In a crisis information flows in from many sources and can often get diluted or get relayed incorrectly and the facts become obscured. This haphazard flow of information creates chaos when responding to events even for highly trained personnel. Teachers and staff members need to know about threats and how to appropriately communicate and respond to them as soon as they emerge in order to maximize the likelihood that students and others on campus will remain safe where every second matters. Since the district already had a large number of cameras at each campus, real-time monitoring by humans was not practical. Given all the possible ideas we could explore, the team wanted to try to build a computer model to see if it was possible to evaluate real-time footage of public areas and detect a fight as soon as it began. Once a fight was detected an image and the location of the fight could be relayed directly to school administrators to verify.
Innovation in Action
To train a computer vision model, you need sample data of what a fight looks like so the computer can understand the characteristics as a human does. To do this you need sample scenes that include students fighting and students behaving as the normally would to train the model on the differences. The team built an automated solution that could ingest camera footage as video in AVI format and convert that video into sliced images. This conversion was triggered automatically on video upload to Amazon S3 while the conversion was done in Python using Amazon Elastic Container Service (ECS). Once the videos had been converted and split into images, they were uploaded and ready for labeling.

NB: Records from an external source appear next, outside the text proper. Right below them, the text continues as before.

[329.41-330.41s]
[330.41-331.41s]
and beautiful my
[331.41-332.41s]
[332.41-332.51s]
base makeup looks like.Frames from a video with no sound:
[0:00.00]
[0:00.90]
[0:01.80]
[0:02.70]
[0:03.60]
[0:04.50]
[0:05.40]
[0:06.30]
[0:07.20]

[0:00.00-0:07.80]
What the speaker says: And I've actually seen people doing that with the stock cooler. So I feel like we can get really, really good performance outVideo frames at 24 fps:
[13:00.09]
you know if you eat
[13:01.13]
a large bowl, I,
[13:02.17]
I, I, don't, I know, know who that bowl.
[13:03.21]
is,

Using Amazon SageMaker Ground Truth, the team labeled each image as a fight or no fight for later training. While the initial approach attempted to identify the actual fight itself by drawing a box around each set of students fighting, this dataset proved less useful. By switching from object detection to binary classification the model could leverage more information in the image, like students forming a circle around the fight or pulling cell phones out of their pockets to record the event.

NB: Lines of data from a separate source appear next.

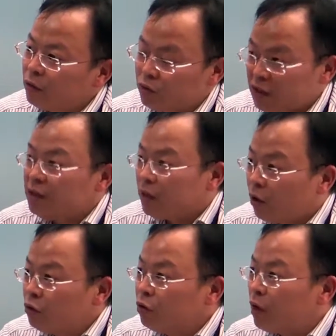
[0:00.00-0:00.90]
So this is
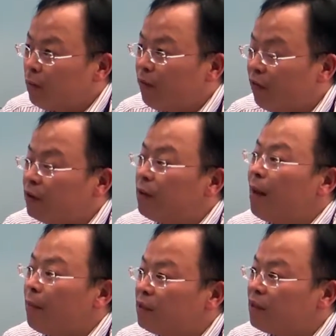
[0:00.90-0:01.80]
also coming from the
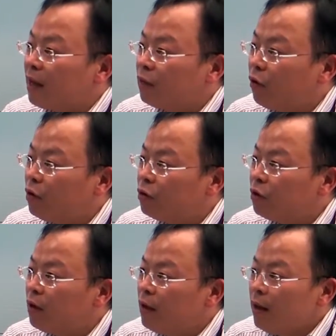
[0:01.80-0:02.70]
MEMS
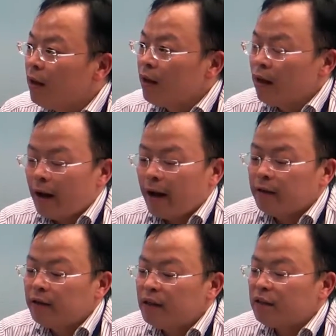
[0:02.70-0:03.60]
technology.
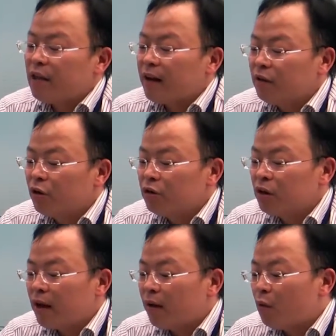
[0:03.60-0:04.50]
And this
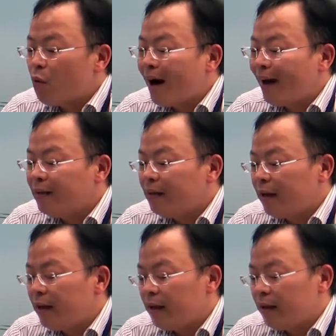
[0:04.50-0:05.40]
technology can
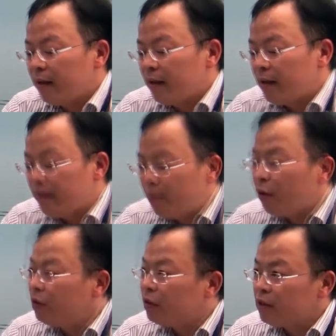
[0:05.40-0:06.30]
widely
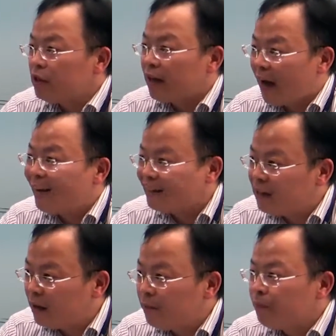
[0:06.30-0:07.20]
deployed in
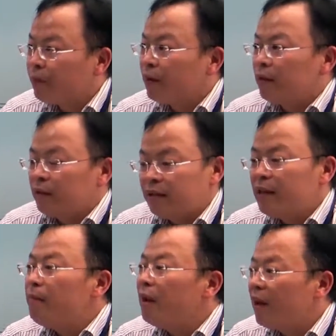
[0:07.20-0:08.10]
other
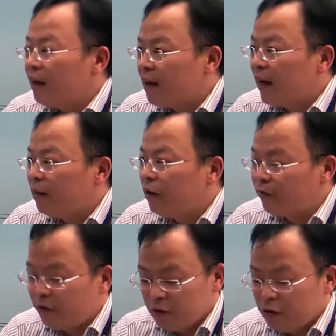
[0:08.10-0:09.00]
similar kind
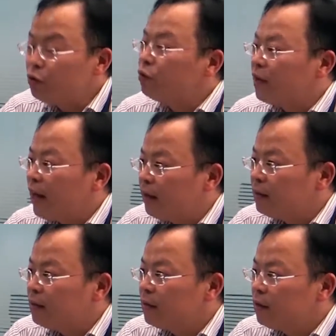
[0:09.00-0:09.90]
of use
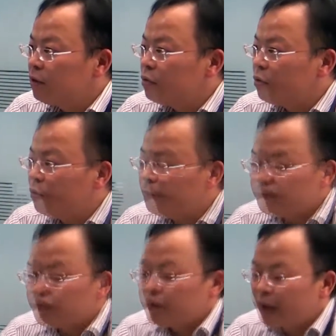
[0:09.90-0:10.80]
case. So
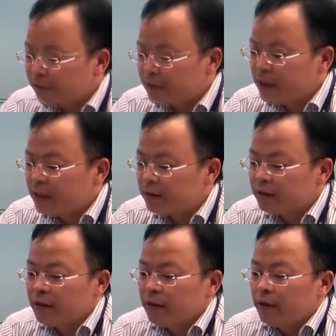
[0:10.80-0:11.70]
to have
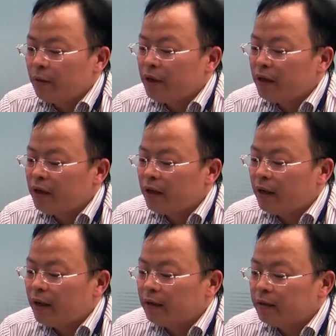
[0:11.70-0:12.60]
this, we need
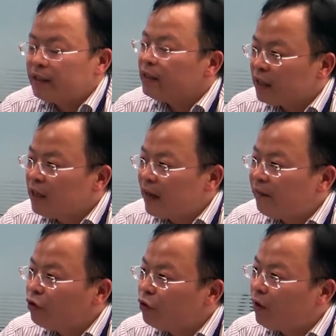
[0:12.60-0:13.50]
a system
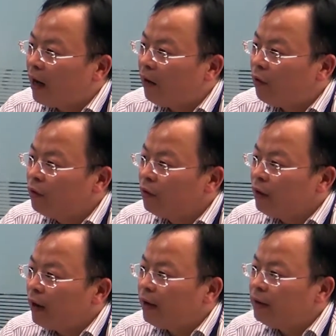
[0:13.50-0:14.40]
level know-how,
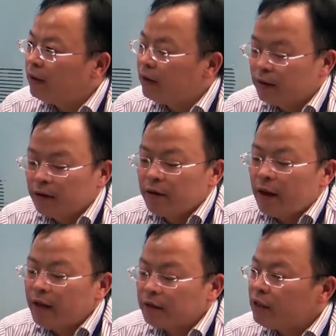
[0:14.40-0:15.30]
and
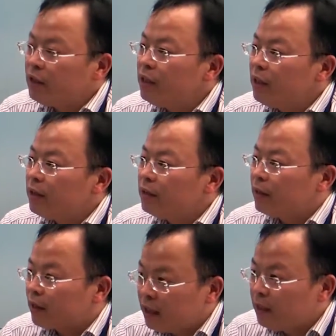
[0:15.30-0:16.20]
ST is
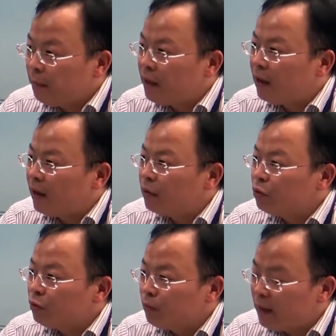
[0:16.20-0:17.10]
a key pillar
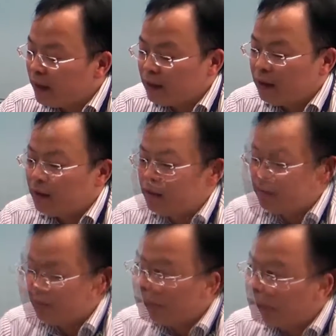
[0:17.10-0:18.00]
to make
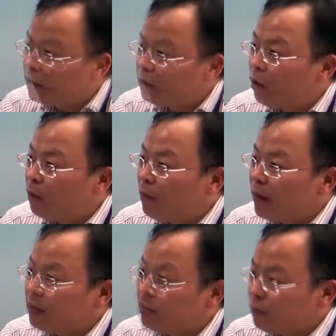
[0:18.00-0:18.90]
component or
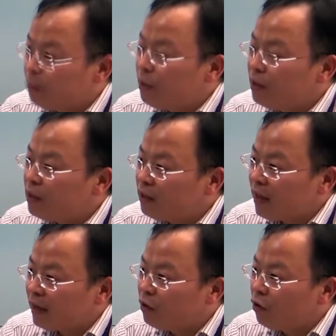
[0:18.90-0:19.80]
bring the
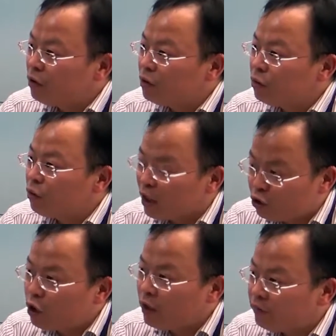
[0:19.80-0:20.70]
technology to
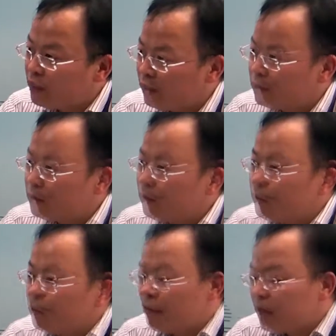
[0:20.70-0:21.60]
achieve this.
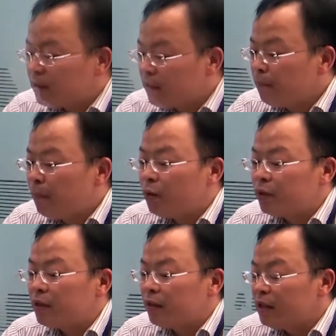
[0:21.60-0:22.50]
Make it simple
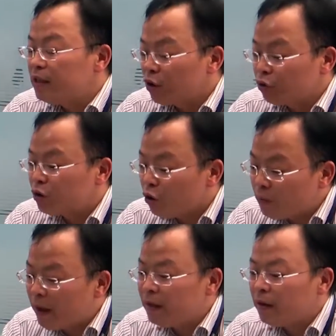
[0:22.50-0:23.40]
is in those
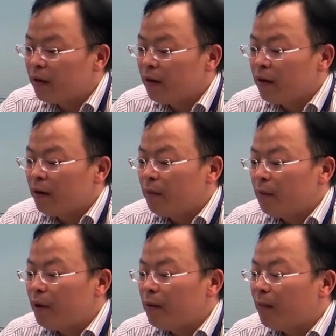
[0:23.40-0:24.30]
domains,
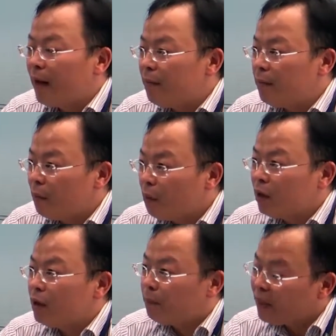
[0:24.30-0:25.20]
we might
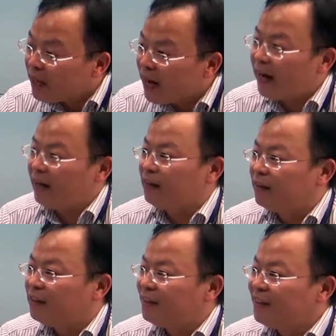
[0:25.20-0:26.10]
work behind,
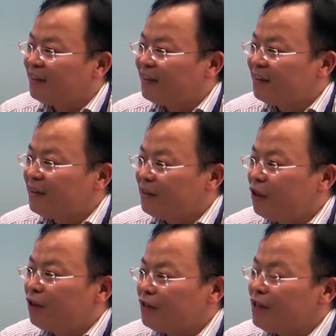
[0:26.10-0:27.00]

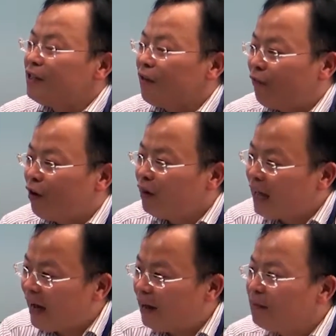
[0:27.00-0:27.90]
not in the front
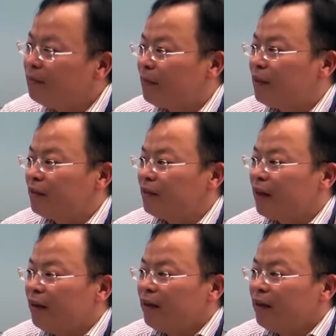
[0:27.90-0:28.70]
line, because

The input dataset was curated carefully to select images from the same scene when viewing a particular fight vs no fight so the model could clearly evaluate subtleties between the scenes. Once the dataset was finalized the team used Amazon Sagemaker Notebooks to train the model using the PyTorch framework and transfer learning based on the pretrained ResNet 34 image classification model. Special attention was needed to make sure all images had the same input resolution.
False Positive Example
After several iterations the resulting model was able to achieve 93% accuracy with 83% precision in our initial test dataset. After training and testing was complete the team was asked to deploy the model at northern Colorado School Innovation Center during the summer as a proof of concept. Amazon SNS was used to send and alert subscribers as soon as a fight was detected. This text message included a picture of the fight for the human in the loop to verify. Notifications were received within seconds of the initial detection.
In our field deployment at the Innovation Center the results were very promising. While no actual fights between students occurred at the center during our testing, staff at the school were able to mock fights to test the model. In multiple examples, the system was able to detect a fight within seconds of it starting and deliver alert texts in near real time. The model correctly identified the staff pretending to fight along with a few false positives. When the false positives were analyzed, it was clear what characteristics were selected to predict a fight. In the anonymized image to the left, students are in a circle around two students that are leaning in toward each other. These characteristics also resemble that of a fight. The model was retrained with this type of additional data to lower the number of false positives. This solution can also be extended to include other use cases as needed.
The DxHub team sees a promising future for this solution and are working with different interested parties on how this technology could integrate into future products that promote student safety. We are looking forward to see how others continue to improve its features and functionality and what other use cases follow.